Habit without extra effort
The most important outcome was not a specific metric, but a shift in behavior: documenting stopped feeling like a separate task.
Since everyone already used Claude Code daily, making setup-obsidian the default path for storing outputs meant the knowledge base populated as a side effect of work people were doing anyway. No one needed to “remember” to document. Design reviews, risk analyses, and migration notes naturally flowed into Obsidian through the skill.
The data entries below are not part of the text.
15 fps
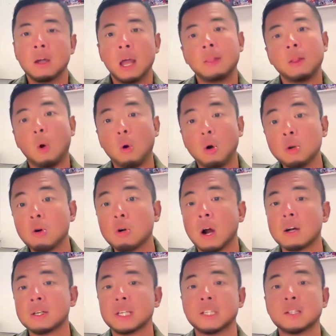And oracle
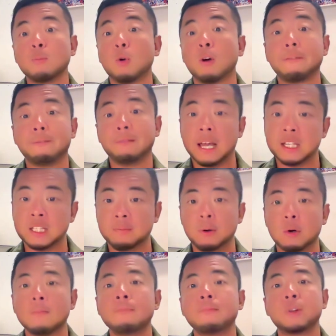cards is more
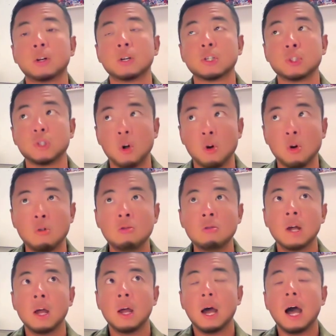flexible. There's no
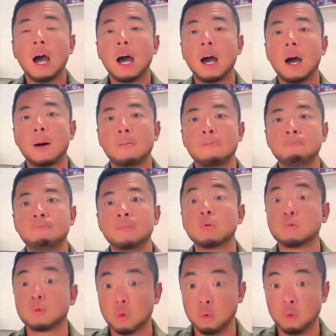
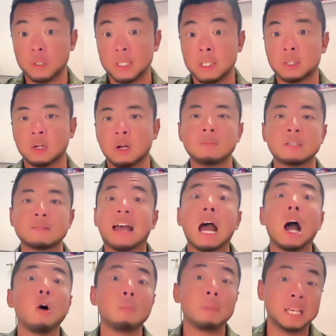rules in terms of
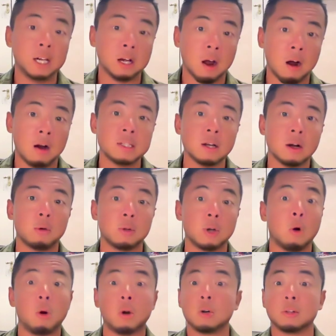how many cards our
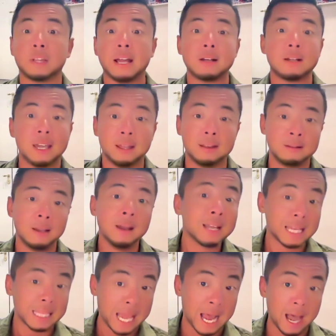oracle deck can
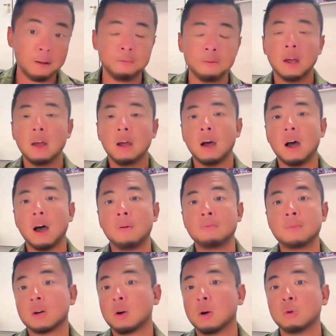have.
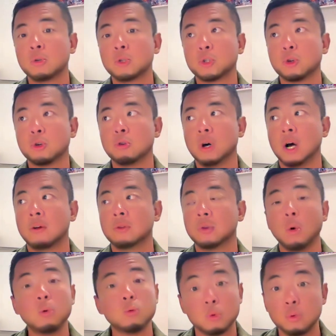There are also
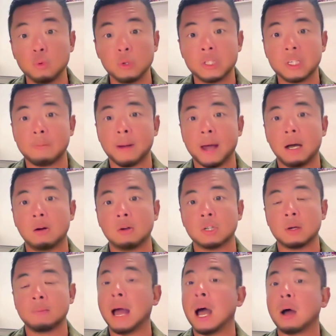no rules about
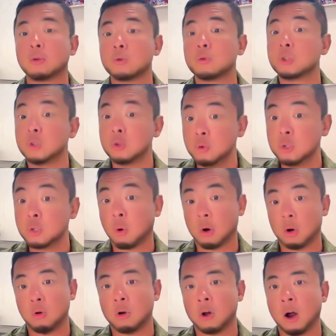how to use
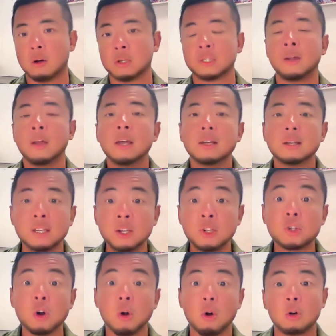oracle cards.
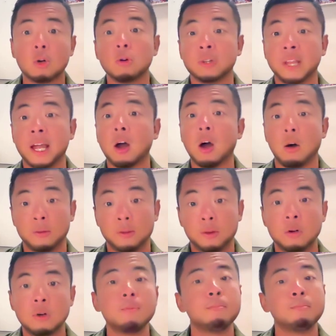Each oracle deck
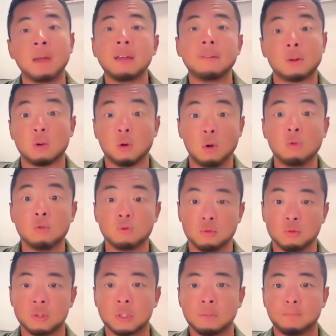author make their own
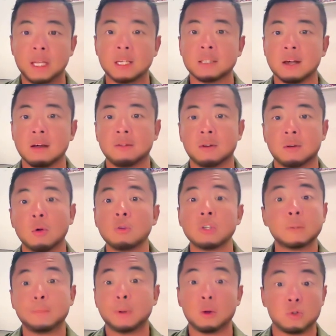rules based on their own
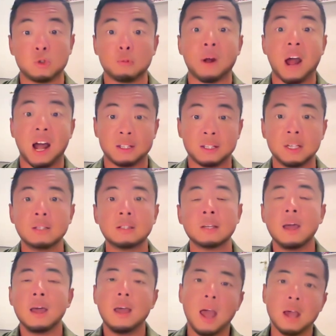spiritual practice
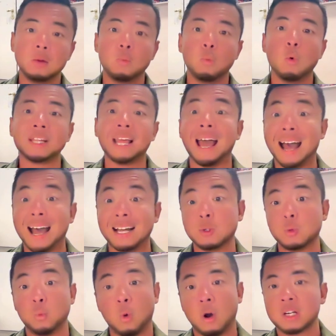and what
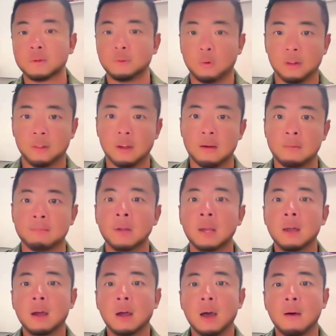has worked for them,
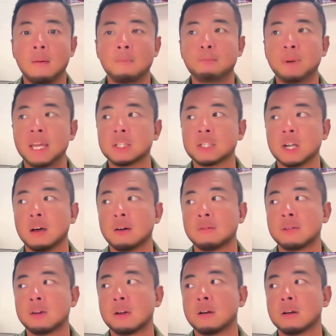based on
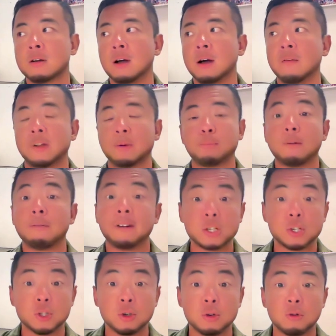their
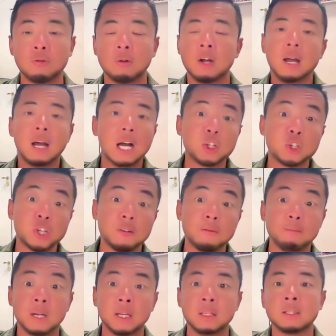professional
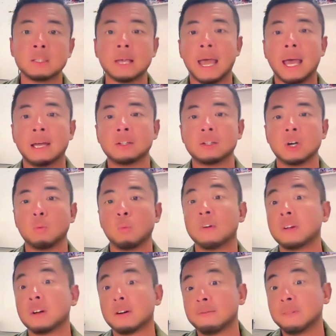achievement and
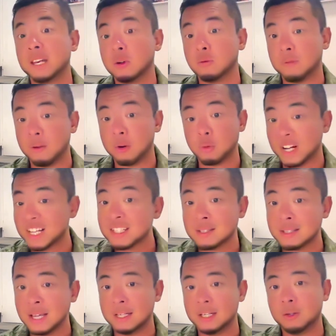what they are feeling very
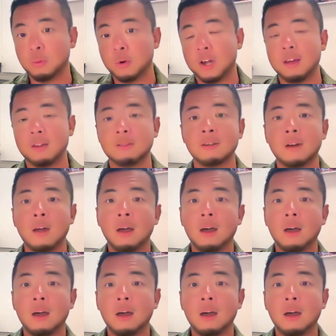resonated with,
This validated a key strategic bet: if we could make the personal second brain genuinely useful for one engineer in real work, then a connector-specific knowledge hub based on the accumulated vault content would become viable.
We do not have formal benchmarks for time saved or incident reduction yet. What we saw instead were qualitative gains:
- Less time spent re-explaining project context to the AI.
- Fewer repeated investigations into the same connector issues.
- Easier handoffs, since we could synthesize a project’s history from the vault instead of scheduling long brain-dump calls.
Where this goes next
Mnemosyne today is Horizon 1: a personal second brain that runs locally via Obsidian and a Claude Code skill. The roadmap sketches two further horizons, each depending on the habits and knowledge being built now.

Horizon 2: connector-specific knowledge hubs
The same pattern that works for personal knowledge can apply to domain-specific institutional knowledge, starting with connectors. A vault or vault section per connector, structured around known issues and resolutions, API quirks and undocumented behavior, past incidents and root causes, performance characteristics, customer-reported edge cases, and migration history.
Agents would ingest existing sources automatically — pulling resolved tickets and extracting learnings, watching Slack channels for decisions and outcomes, reading PR descriptions and review comments to capture rationale.
In that world, an engineer picking up a connector they have not touched in months would start with “what broke with this API before?” or “what did we learn from the last migration?” and get answers powered by an accumulated vault, not just search across unstructured artifacts.
Open questions remain: how to bridge personal local-first vaults with team-wide knowledge without losing local control; how to handle ingestion quality so automated Slack or ticket ingestion captures signal rather than noise; how to detect and flag stale knowledge so agents do not rely on outdated decisions.
Horizon 3: agentic knowledge infrastructure
Once structured, queryable knowledge exists, agents can go beyond Q&A into actual workflow orchestration:
- Ticket agents that auto-triage new issues by checking the knowledge base for similar past incidents, suggest priorities and assignees, and capture resolution details back into the vault when tickets close.
- Standup replacements that read daily logs, tickets, PR activity, and Slack threads, synthesize per-person and per-project summaries, and flag misalignments like projects with no activity near deadlines.
- Decision audit trails that maintain a living map of key decisions and their downstream effects, check whether flagged risks have corresponding mitigations, and detect when code has diverged from original TRDs.
- Onboarding acceleration that generates personalized onboarding paths based on role, surfacing the most relevant decisions, risks, and TRDs for interactive Q&A over the accumulated knowledge.
None of this is built into Mnemosyne yet. The connector hub and agentic infrastructure only make sense if the knowledge base turns out to be rich enough after real usage — and the only way to know that is to use it.
For now, Mnemosyne is a small, local Claude Code skill hooked into Obsidian. It turns the session that would have been forgotten into a document. It turns the document into something queryable. The morning you open a new session and Claude already knows what you learned yesterday — that is the foundation we are betting on for everything that comes next.